Task requirements: Give every line of the data again, unchanged, but with no pictures.

(Items from a data source)
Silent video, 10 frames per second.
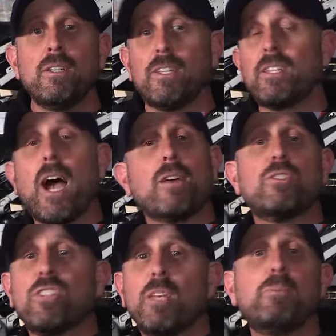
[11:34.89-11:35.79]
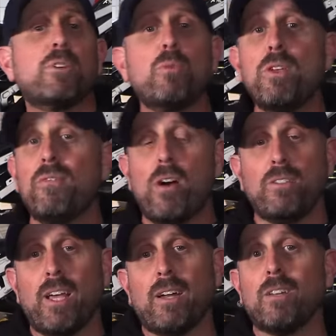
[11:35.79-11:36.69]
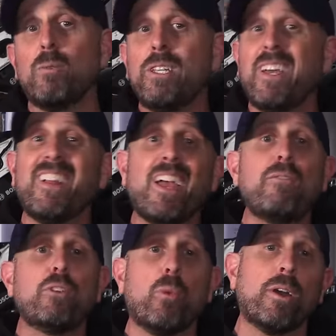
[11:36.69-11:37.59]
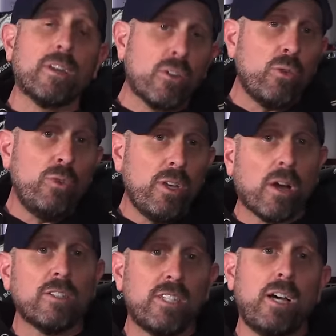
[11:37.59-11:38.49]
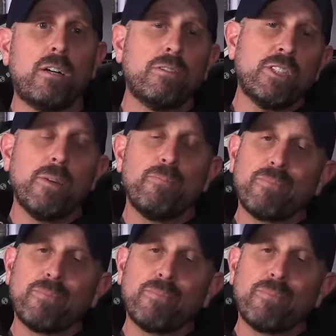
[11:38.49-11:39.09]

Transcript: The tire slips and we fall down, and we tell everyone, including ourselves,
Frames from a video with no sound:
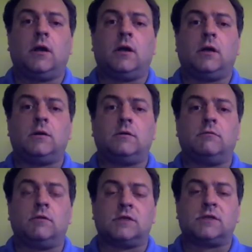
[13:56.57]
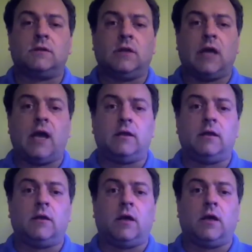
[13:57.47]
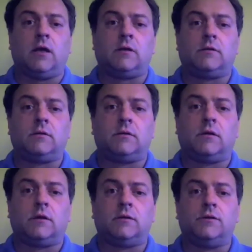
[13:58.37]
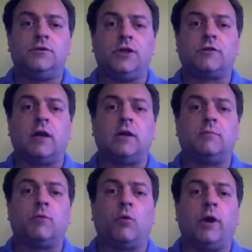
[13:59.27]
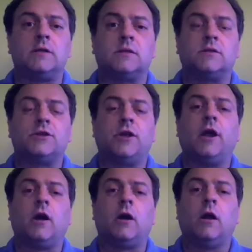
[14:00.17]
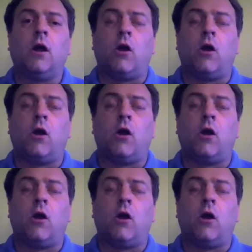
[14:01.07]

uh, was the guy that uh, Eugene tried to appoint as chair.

Output for this exercise:
Silent video, 10 frames per second.
[11:34.89-11:35.79]
[11:35.79-11:36.69]
[11:36.69-11:37.59]
[11:37.59-11:38.49]
[11:38.49-11:39.09]

Transcript: The tire slips and we fall down, and we tell everyone, including ourselves,
Frames from a video with no sound:
[13:56.57]
[13:57.47]
[13:58.37]
[13:59.27]
[14:00.17]
[14:01.07]

uh, was the guy that uh, Eugene tried to appoint as chair.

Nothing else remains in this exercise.